## Problem to work on
Your output must be the lines below from the line containing "[01:25:04.40 to 01:25:05.40]" to the line containing "[01:25:10.40 to 01:25:11.40]", both lines included, reproduced exactly and without pictures.

Stored data:
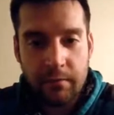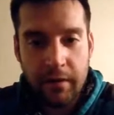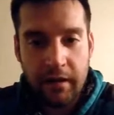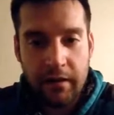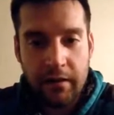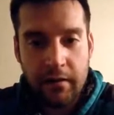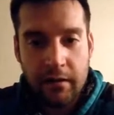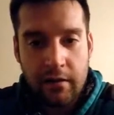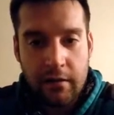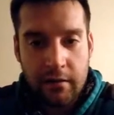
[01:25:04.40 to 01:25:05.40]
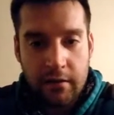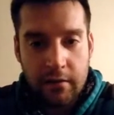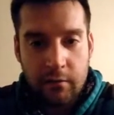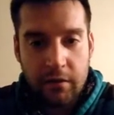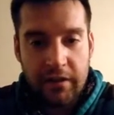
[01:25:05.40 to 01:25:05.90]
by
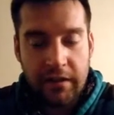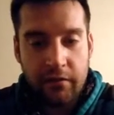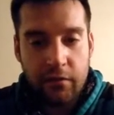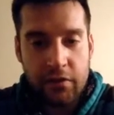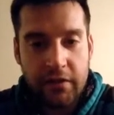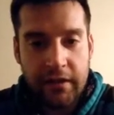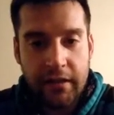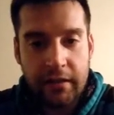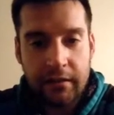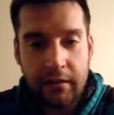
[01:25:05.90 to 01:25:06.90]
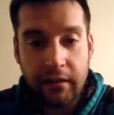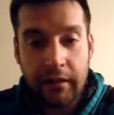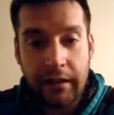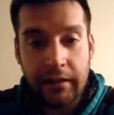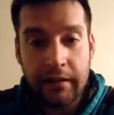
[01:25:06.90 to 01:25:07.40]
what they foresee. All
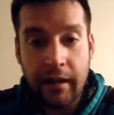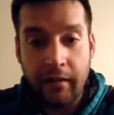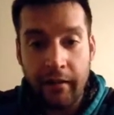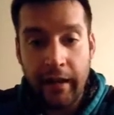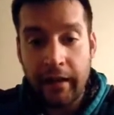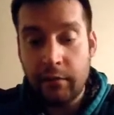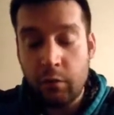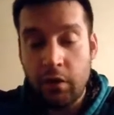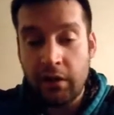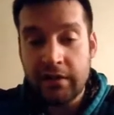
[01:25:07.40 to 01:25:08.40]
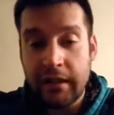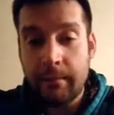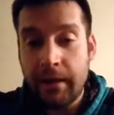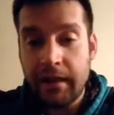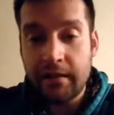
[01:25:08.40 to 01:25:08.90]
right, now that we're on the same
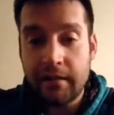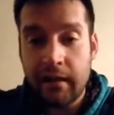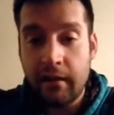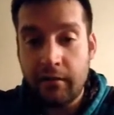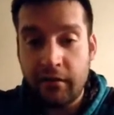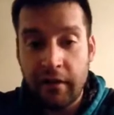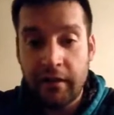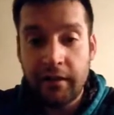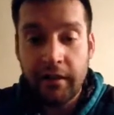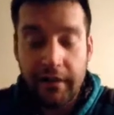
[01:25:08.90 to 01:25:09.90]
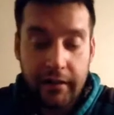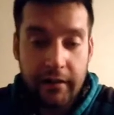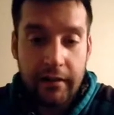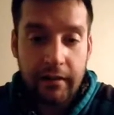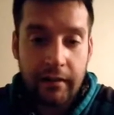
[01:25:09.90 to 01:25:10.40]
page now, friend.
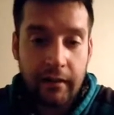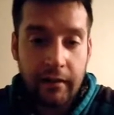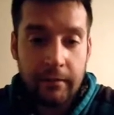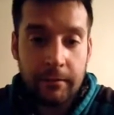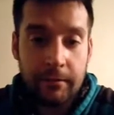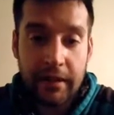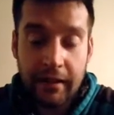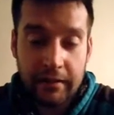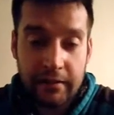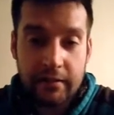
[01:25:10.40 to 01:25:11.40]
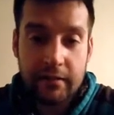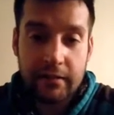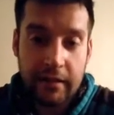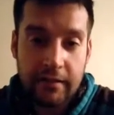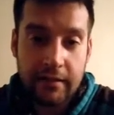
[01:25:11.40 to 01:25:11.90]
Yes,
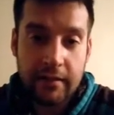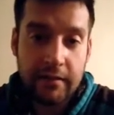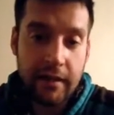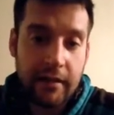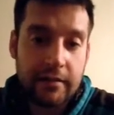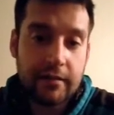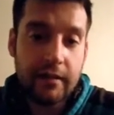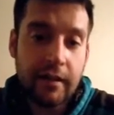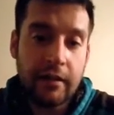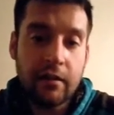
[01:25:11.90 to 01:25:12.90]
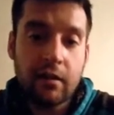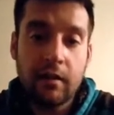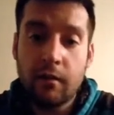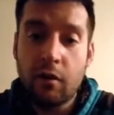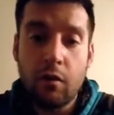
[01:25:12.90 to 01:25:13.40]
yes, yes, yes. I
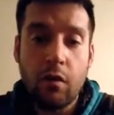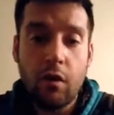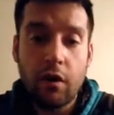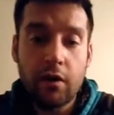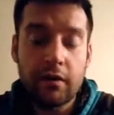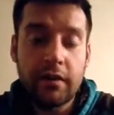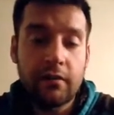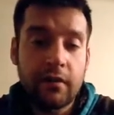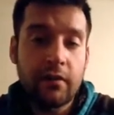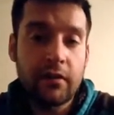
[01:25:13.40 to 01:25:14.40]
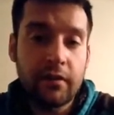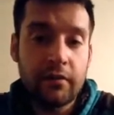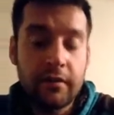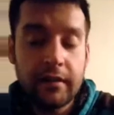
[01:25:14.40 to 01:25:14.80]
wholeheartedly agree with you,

--

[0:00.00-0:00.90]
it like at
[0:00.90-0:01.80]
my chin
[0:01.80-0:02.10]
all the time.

--

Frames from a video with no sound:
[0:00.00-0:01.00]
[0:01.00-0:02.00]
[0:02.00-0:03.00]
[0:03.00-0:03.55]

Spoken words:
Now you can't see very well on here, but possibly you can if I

## Answer section
[01:25:04.40 to 01:25:05.40]
[01:25:05.40 to 01:25:05.90]
by
[01:25:05.90 to 01:25:06.90]
[01:25:06.90 to 01:25:07.40]
what they foresee. All
[01:25:07.40 to 01:25:08.40]
[01:25:08.40 to 01:25:08.90]
right, now that we're on the same
[01:25:08.90 to 01:25:09.90]
[01:25:09.90 to 01:25:10.40]
page now, friend.
[01:25:10.40 to 01:25:11.40]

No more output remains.